“皇上……”
“国公爷是怕了吗?”刘忠愤恨的瞪着老国公:“还有您儿子那特殊癖好,您真的一无所知?哪个妇人被他看上能逃得过?就连……”
“你住嘴!”
王惠突然下意识打断,可话一出口,脸色瞬间惨白。
可刘忠像豁出去一般,声音陡然拔高:“就连后宫的李才人,赵答应,他都敢私下接触,更别提奴才的女儿,只因声音像韶华贵妃,就被他盯上。”
“放肆!”
玄冥帝猛地踹断身旁的廊柱,木屑飞溅,震的在场人耳膜发颤,龙袍下的拳头攥得咯咯作响,眼底的怒火几乎要将人焚烧殆尽。
后宫嫔妃也就算了,竟敢肖想娆娆,简直罪该万死。
太后更是气得浑身发软,全靠容嬷嬷死死扶住才没倒下。
她这才明白,这些年王家的风光全是踩着别人的血泪,借助工匠的才华得来的。
欺男霸女,玷污后宫,甚至残害无辜,这样的家族,她之前竟还想维护,简直是瞎了眼。
想到儿子当初只挖了王宝良的眼睛,如今看来,真是太轻了。
什么管家护卫,再审下去别说她这张脸,就连王家的列祖列宗的颜面都要被败光。
“将国公府一家打入天牢!三日后午时问斩。”太后愠怒的声音冷得没有一丝温度。
“春影……”
“别叫我。
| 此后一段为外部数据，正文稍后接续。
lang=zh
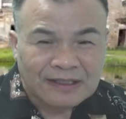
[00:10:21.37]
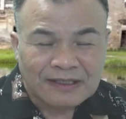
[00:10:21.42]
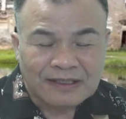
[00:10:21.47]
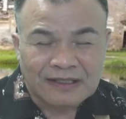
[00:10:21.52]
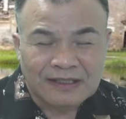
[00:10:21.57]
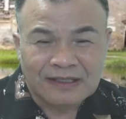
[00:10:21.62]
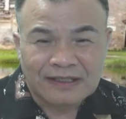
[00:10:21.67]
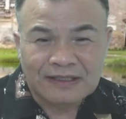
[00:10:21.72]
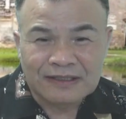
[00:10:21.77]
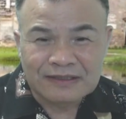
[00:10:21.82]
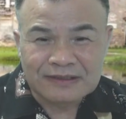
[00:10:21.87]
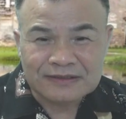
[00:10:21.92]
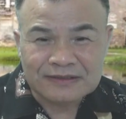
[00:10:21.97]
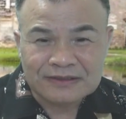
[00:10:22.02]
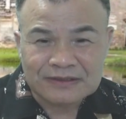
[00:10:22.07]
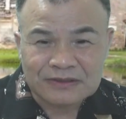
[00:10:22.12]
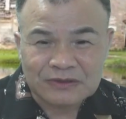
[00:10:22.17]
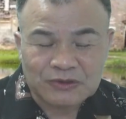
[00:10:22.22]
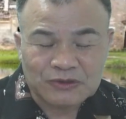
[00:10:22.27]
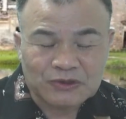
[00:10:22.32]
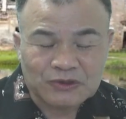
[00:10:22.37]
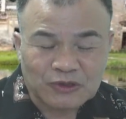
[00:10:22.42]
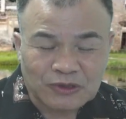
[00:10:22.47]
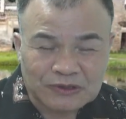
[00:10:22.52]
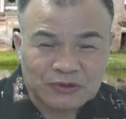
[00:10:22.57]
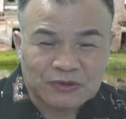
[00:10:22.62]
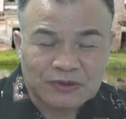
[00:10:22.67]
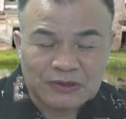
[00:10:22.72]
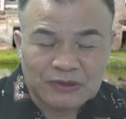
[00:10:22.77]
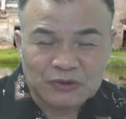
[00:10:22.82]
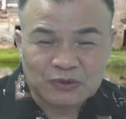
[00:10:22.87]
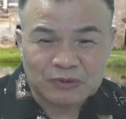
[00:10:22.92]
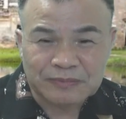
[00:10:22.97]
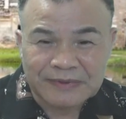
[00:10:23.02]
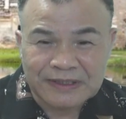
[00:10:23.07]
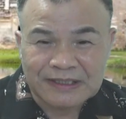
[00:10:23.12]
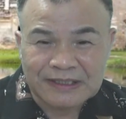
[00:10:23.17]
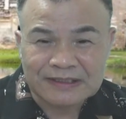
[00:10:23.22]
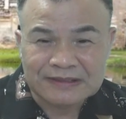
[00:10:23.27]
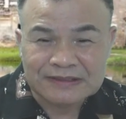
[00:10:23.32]
呃，《四库全书》的主
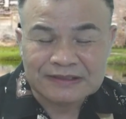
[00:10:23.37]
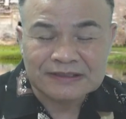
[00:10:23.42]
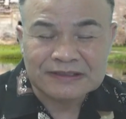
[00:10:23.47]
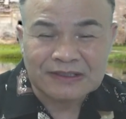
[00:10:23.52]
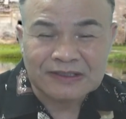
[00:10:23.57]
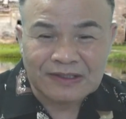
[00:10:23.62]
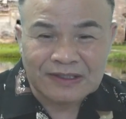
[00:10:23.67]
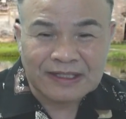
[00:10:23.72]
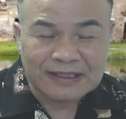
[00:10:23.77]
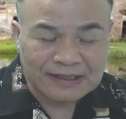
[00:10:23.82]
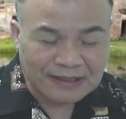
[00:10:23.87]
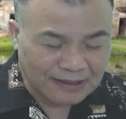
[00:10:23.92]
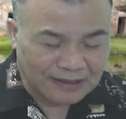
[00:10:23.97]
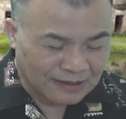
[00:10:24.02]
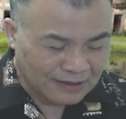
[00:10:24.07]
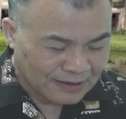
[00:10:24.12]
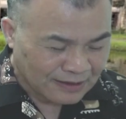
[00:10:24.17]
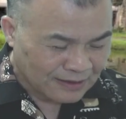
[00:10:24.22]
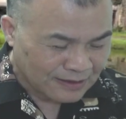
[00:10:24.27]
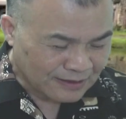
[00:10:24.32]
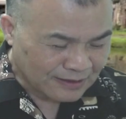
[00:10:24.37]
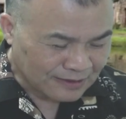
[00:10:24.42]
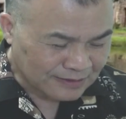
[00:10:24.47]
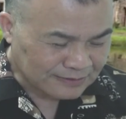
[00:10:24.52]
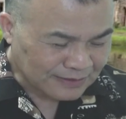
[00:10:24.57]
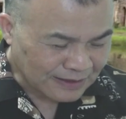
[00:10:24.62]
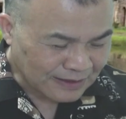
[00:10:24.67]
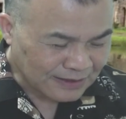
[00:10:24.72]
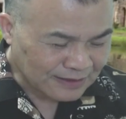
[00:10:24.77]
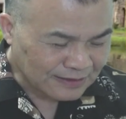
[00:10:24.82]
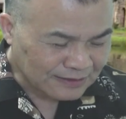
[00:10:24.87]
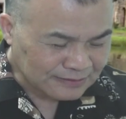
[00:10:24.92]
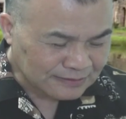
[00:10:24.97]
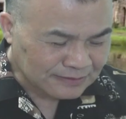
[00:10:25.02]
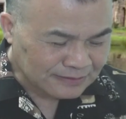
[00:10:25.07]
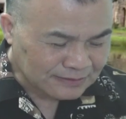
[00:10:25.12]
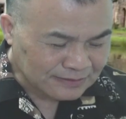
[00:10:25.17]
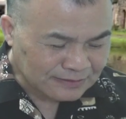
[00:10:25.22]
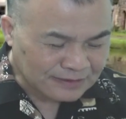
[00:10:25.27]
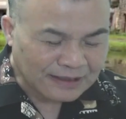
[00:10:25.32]
编呢，纪晓岚呢，呃，
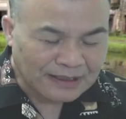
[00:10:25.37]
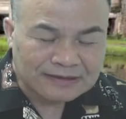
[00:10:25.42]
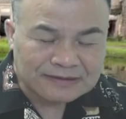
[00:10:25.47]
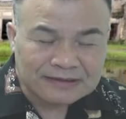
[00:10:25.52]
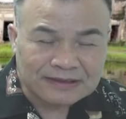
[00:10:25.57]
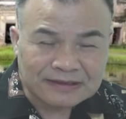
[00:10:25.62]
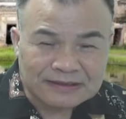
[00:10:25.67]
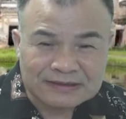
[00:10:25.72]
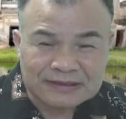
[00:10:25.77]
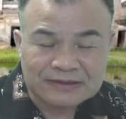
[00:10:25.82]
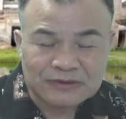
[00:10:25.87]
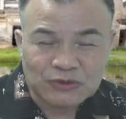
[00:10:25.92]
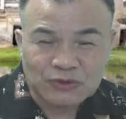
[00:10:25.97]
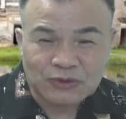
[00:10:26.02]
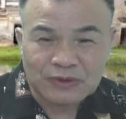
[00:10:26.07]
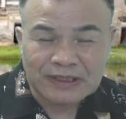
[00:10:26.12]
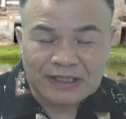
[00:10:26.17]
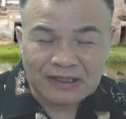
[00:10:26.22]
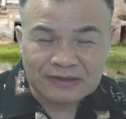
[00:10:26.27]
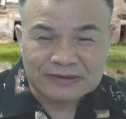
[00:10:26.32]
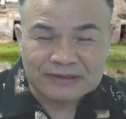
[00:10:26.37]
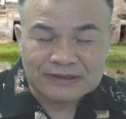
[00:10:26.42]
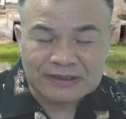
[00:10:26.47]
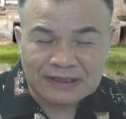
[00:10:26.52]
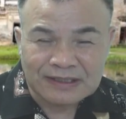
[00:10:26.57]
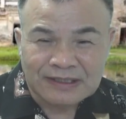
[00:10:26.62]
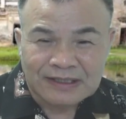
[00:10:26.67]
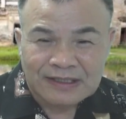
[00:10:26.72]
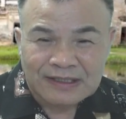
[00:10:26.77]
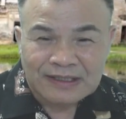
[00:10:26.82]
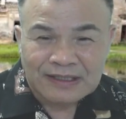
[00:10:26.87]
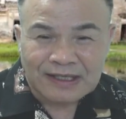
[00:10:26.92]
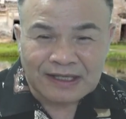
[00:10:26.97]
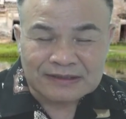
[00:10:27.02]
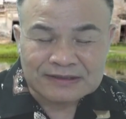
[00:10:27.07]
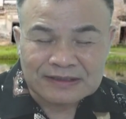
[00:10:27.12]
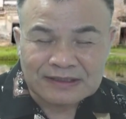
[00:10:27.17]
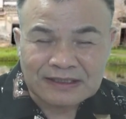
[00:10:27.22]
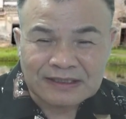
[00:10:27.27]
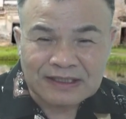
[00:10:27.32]
他他曾经做了考证，
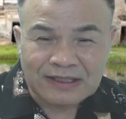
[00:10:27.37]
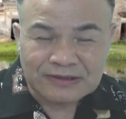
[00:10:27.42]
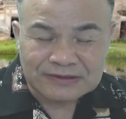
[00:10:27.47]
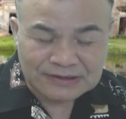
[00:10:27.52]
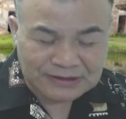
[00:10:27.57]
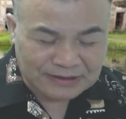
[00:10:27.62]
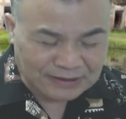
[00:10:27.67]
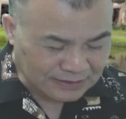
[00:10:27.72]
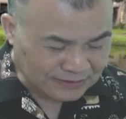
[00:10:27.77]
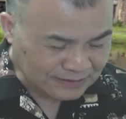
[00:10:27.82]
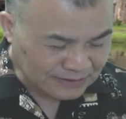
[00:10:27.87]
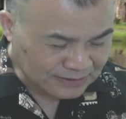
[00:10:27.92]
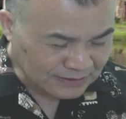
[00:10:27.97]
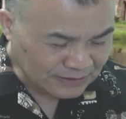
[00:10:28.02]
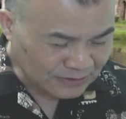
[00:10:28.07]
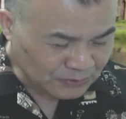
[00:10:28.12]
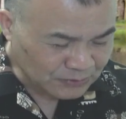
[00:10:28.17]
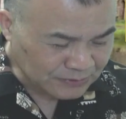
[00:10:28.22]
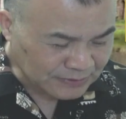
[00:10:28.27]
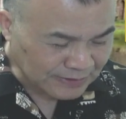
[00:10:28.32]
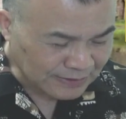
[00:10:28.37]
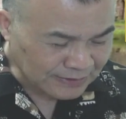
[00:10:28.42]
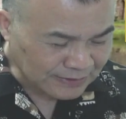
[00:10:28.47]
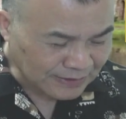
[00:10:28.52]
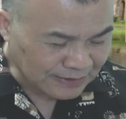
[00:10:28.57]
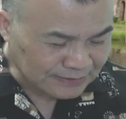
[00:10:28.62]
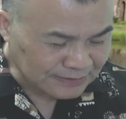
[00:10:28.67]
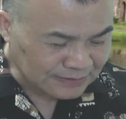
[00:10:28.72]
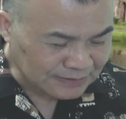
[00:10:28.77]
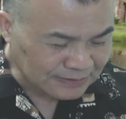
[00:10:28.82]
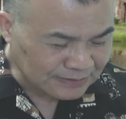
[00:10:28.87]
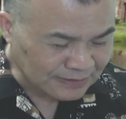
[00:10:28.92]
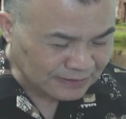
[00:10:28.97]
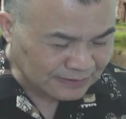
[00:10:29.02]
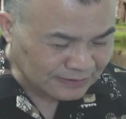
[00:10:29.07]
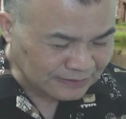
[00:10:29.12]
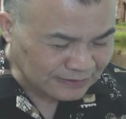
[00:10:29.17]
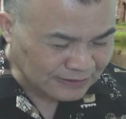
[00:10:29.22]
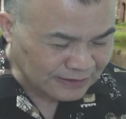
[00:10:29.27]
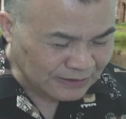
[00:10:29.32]
而这个考证呢，记录在他自己
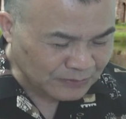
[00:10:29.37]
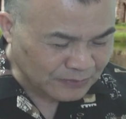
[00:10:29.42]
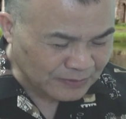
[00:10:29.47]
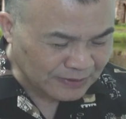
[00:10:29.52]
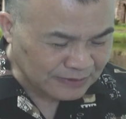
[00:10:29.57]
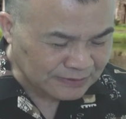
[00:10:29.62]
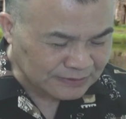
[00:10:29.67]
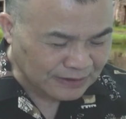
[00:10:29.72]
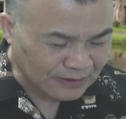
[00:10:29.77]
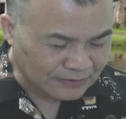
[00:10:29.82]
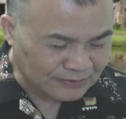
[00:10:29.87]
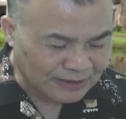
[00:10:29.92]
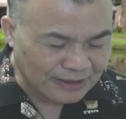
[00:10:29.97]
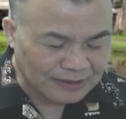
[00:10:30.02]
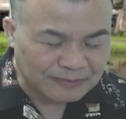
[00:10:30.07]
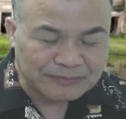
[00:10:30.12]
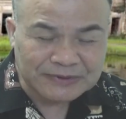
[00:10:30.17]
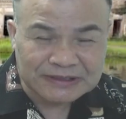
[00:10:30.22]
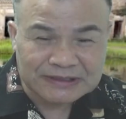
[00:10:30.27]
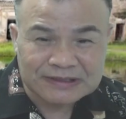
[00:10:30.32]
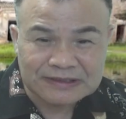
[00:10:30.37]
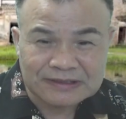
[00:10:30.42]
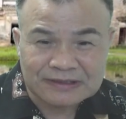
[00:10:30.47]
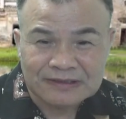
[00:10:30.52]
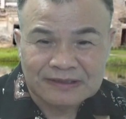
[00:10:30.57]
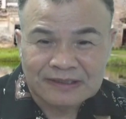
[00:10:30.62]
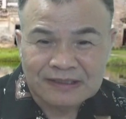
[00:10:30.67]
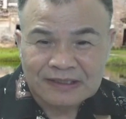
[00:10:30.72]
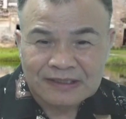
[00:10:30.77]
的《叶围草堂笔记》。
”
太后厉声打断他,声音里没有半分从前的兄妹情分,只剩彻骨的寒意,“从你们动了谋害龙嗣的心思,从宝良做出那些伤天害理的事开始,你我就再也不是兄妹,你也不配做我王家人。”
言罢,转身离去,挺直的脊背透着说不出疲惫。
老国公被这话钉在原地,嘴唇哆嗦着,却仍不死心。